Lecture 20 - ML Evaluation and Experimentation: Baselines, Generalization 1¶
Goals - Generalization¶
The italicized ones are things we covered last time; today we'll cover the remaining parts:
- Understand the near-universal in-distribution assumption and its implications
- Know how true risk differs from empirical risk.
- Know how to define bias, variance, ***irreducible error**.
- Be able to identify the most common causes of the above types of error, and explain how they relate to generalization, risk, overfitting, underfitting.
- *Know why and how to create separate validation*** and **test sets to evaluate a model
- Know how cross-validation works and why you might want to use it.
Empirical Risk vs True Risk¶
We use the word risk (or sometimes loss, or cost) to measure how "badly" a model fits the data.
In the case of a regression problem, we might measure the sum of squared distances from each $y$ value to the line's value at that $x$.
When fitting a model, what we truly care about is a quantity known as (true) risk: $R(h; {\cal X})$.
- True risk is the expected loss "in the wild"
- Depends on a probability distribution that we don't know: $P(x,y)$ -- the joint distribution of inputs and outputs.
- If we knew $P$, there's nothing left to "learn": let $\hat{y} = \arg\max_y P(y | x)$.
Reminder of Bias and Variance from last time:
Bias¶
- The bias of the training process is how far $\bar{h}(x)$ is from the mean of $P(y|x)$.
- High bias implies something is keeping you from capturing true behavior of the source.
- Most common cause of bias? The model class is too restrictive aka too simple aka not powerful enough aka not expressive enough.
- E.g., if the true relationship is quadratic, using linear functions will have high bias.
- Training processes with high bias are prone to underfitting.
- Underfitting is when you fail to capture important phenomena in the input-output relationship, leading to higher risk.
Variance¶
- The variance of a training process is the variance of the individual models $h_i(x)$; that is, how spread they are around $\bar{h}(x)$.
- This is a problem, because we only have one $h_i$, not $\bar{h}(x)$, so our model might be way off even if the average is good.
- Most common causes of variance?
- Too powerful/expressive of a model, which is capable of overfitting the the training. Overfitting means memorizing or being overly influenced by noise in the training set.
- Small training set sizes ($N$).
- Higher irreducible error (noisier training set).

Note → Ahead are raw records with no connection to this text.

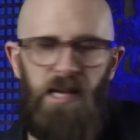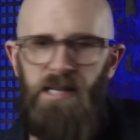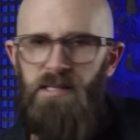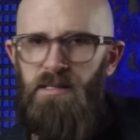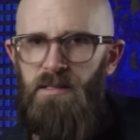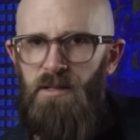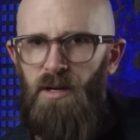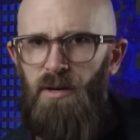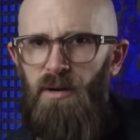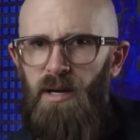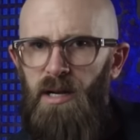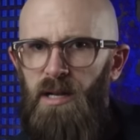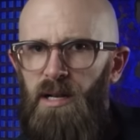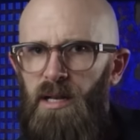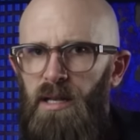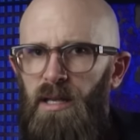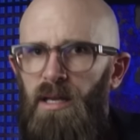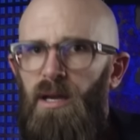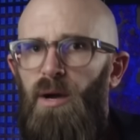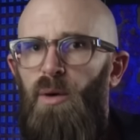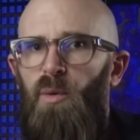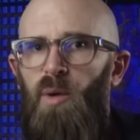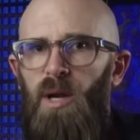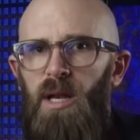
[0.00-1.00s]

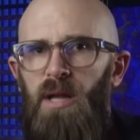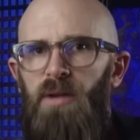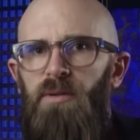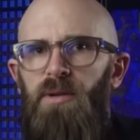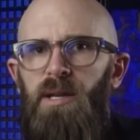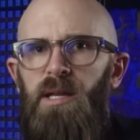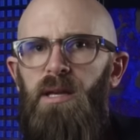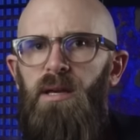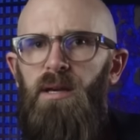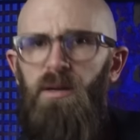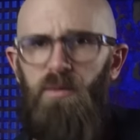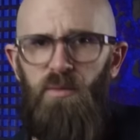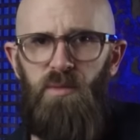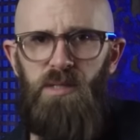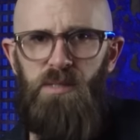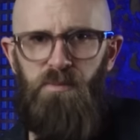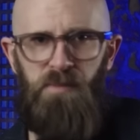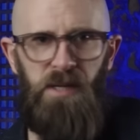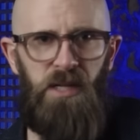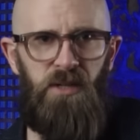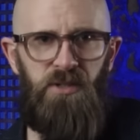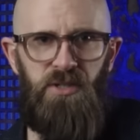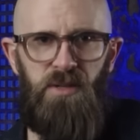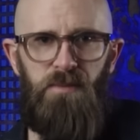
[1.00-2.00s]
Historically, Wallonia was
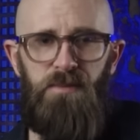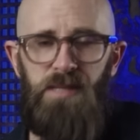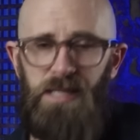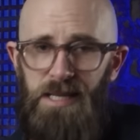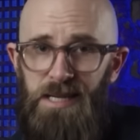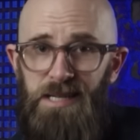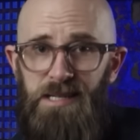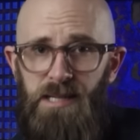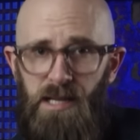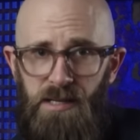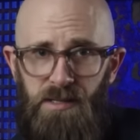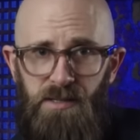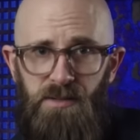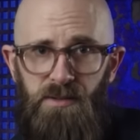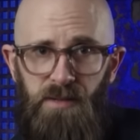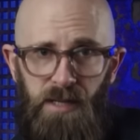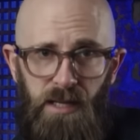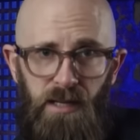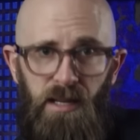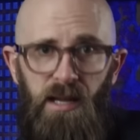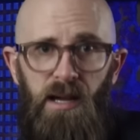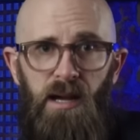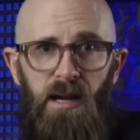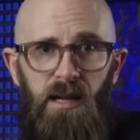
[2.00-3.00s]
Belgium's
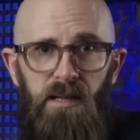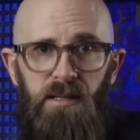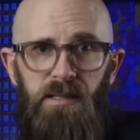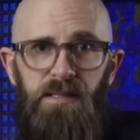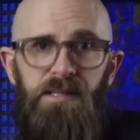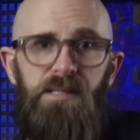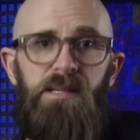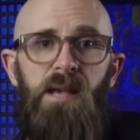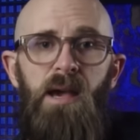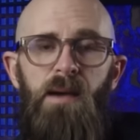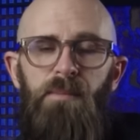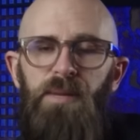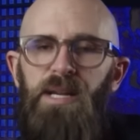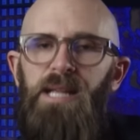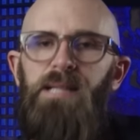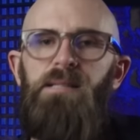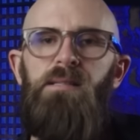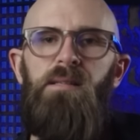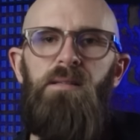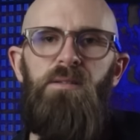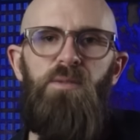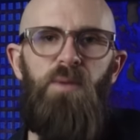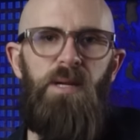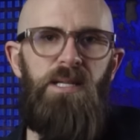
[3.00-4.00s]
industrial heartland, but
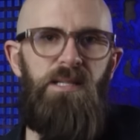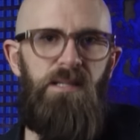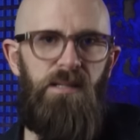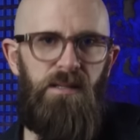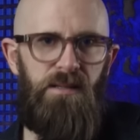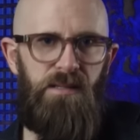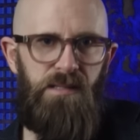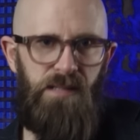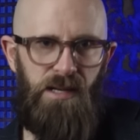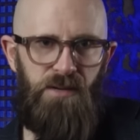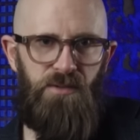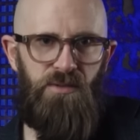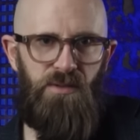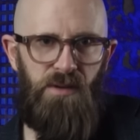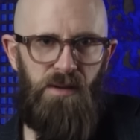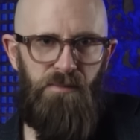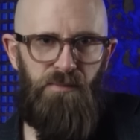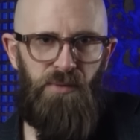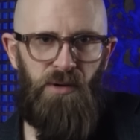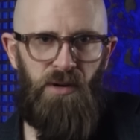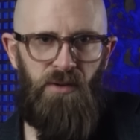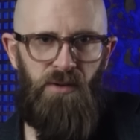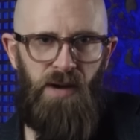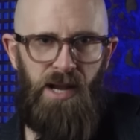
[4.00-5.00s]
as the 20th century
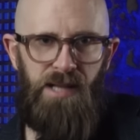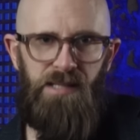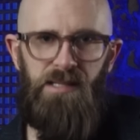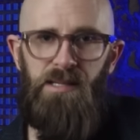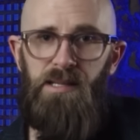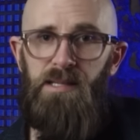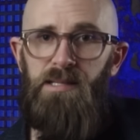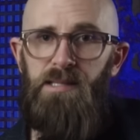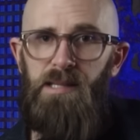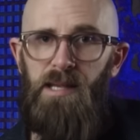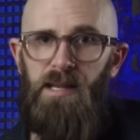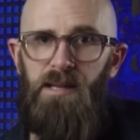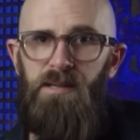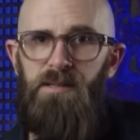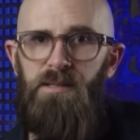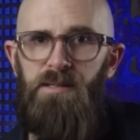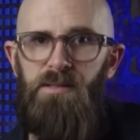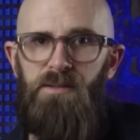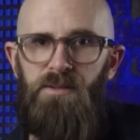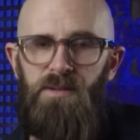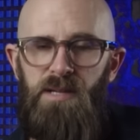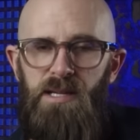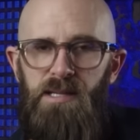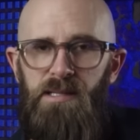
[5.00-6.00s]
progressed, its
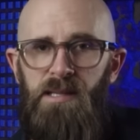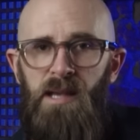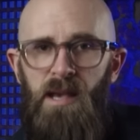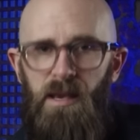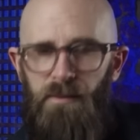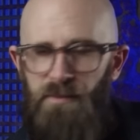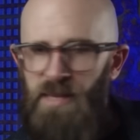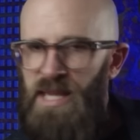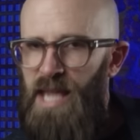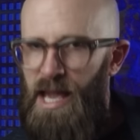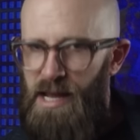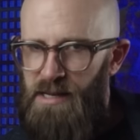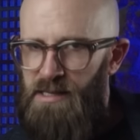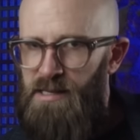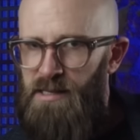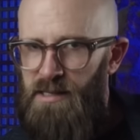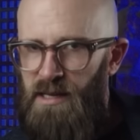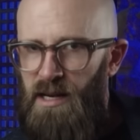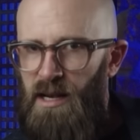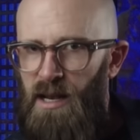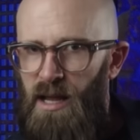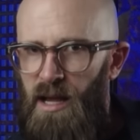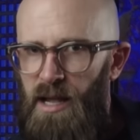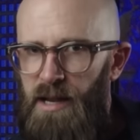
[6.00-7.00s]
industries began to
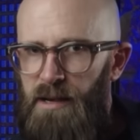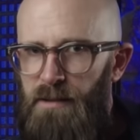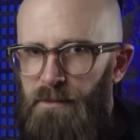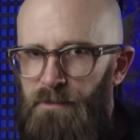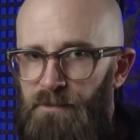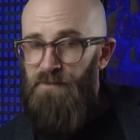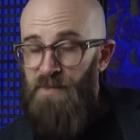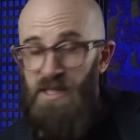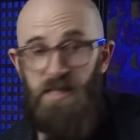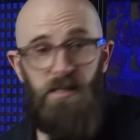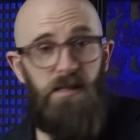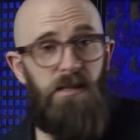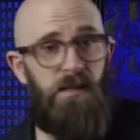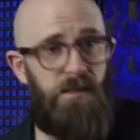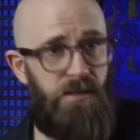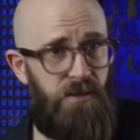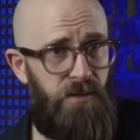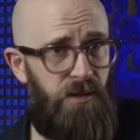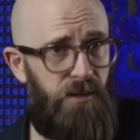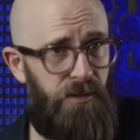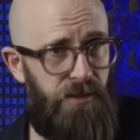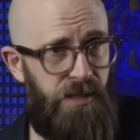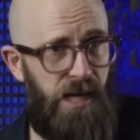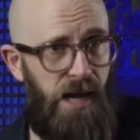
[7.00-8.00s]
decline. This
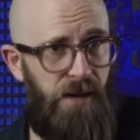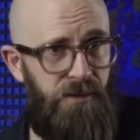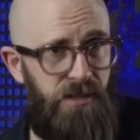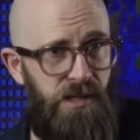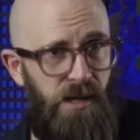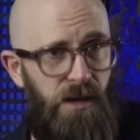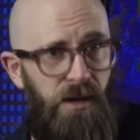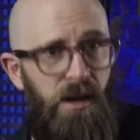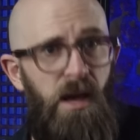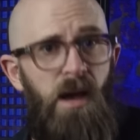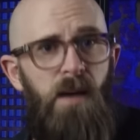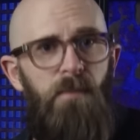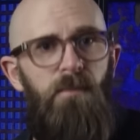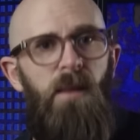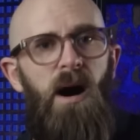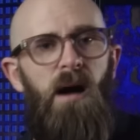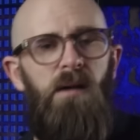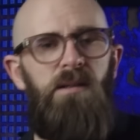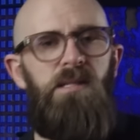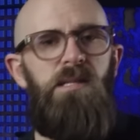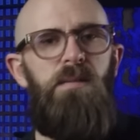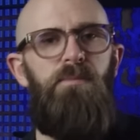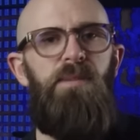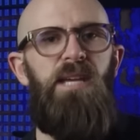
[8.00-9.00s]
industrial downturn
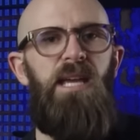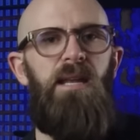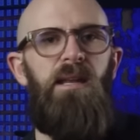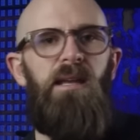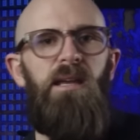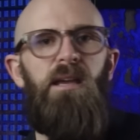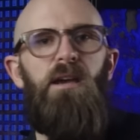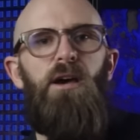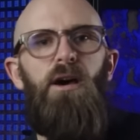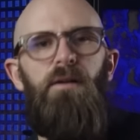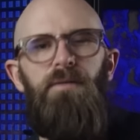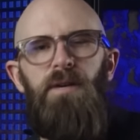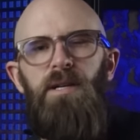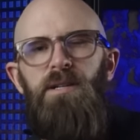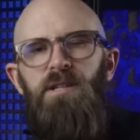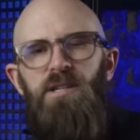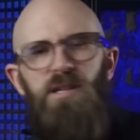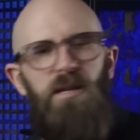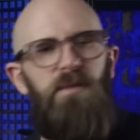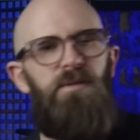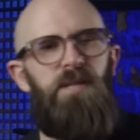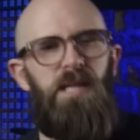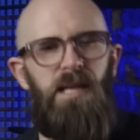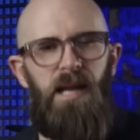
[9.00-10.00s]
marked the beginning of a
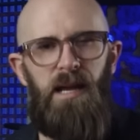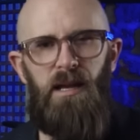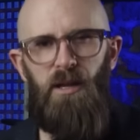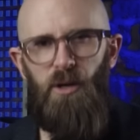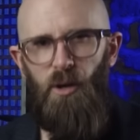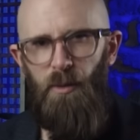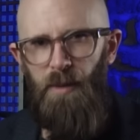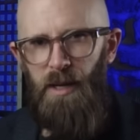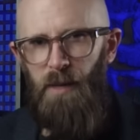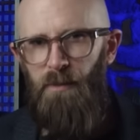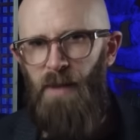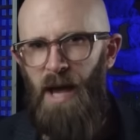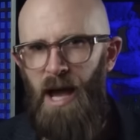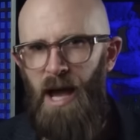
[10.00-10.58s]
shift in economic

A third source of error/risk:
Irreducible Error¶
- Even if you have a zero bias, zero variance training process, you then predict the mean $P(y|x)$, which is almost never right.
- Because the truth is non-deterministic.
- This error that remains is the irreducible error.
- Source of irreducible error?
- Not having enough, or enough relevant features in $x$.
- Note: this error is only irreducible for a given feature set (the information in $x$). If you change the problem to include more features, you can reduce irreducible error.
Identifying the model with the best generalization (i.e. lowest true risk)¶
- Answer: hold out a test set. Use this to estimate (true) risk.
- So we need a training set and a test set. But that is not enough in practice. Why?
- The more times you see results on the test set, the less representative it is as an estimate for $R$.
- Example: 10k random "models"
- We need a training set, a test set, and ideally a development or validation set.
- This set is a surrogate for the test set.